→ **DATASET RECORDS**
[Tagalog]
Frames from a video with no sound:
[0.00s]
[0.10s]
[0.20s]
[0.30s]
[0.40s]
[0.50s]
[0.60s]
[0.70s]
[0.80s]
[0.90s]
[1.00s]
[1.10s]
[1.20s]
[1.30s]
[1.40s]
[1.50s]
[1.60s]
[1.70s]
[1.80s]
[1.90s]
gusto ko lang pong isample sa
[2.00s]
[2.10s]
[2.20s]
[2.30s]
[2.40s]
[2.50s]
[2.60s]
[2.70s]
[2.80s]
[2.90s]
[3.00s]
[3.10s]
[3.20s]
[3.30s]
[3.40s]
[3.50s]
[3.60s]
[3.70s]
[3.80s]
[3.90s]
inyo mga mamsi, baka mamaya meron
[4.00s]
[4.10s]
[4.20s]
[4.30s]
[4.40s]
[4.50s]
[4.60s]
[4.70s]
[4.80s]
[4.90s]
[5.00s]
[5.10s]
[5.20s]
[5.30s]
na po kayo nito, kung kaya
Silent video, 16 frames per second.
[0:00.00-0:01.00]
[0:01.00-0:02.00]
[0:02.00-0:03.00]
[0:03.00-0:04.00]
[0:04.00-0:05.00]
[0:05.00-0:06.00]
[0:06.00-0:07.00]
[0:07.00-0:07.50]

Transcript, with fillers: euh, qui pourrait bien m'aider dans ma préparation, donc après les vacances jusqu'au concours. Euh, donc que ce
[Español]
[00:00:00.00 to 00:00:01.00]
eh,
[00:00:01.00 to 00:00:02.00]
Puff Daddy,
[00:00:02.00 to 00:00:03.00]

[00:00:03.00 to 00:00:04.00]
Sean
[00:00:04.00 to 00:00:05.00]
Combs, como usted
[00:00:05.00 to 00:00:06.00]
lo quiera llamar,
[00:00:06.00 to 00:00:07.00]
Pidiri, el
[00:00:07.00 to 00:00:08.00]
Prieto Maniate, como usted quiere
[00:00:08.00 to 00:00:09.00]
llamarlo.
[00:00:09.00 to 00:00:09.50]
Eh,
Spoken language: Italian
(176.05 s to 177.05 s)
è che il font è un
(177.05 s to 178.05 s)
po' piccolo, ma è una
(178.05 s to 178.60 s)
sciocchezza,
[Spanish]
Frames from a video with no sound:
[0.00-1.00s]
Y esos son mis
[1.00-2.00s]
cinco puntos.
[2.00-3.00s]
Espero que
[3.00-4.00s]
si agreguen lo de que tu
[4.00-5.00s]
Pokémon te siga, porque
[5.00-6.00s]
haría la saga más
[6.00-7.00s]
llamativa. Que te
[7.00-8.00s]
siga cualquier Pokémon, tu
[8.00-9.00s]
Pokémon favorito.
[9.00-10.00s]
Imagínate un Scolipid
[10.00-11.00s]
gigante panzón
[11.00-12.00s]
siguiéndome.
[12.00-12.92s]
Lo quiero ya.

→ **WHAT YOU WILL DO**
Write down exactly the line with "[2.00-3.00s]", then each line after it through the end of the data.

→ **YOUR RESPONSE**
[2.00-3.00s]
Espero que
[3.00-4.00s]
si agreguen lo de que tu
[4.00-5.00s]
Pokémon te siga, porque
[5.00-6.00s]
haría la saga más
[6.00-7.00s]
llamativa. Que te
[7.00-8.00s]
siga cualquier Pokémon, tu
[8.00-9.00s]
Pokémon favorito.
[9.00-10.00s]
Imagínate un Scolipid
[10.00-11.00s]
gigante panzón
[11.00-12.00s]
siguiéndome.
[12.00-12.92s]
Lo quiero ya.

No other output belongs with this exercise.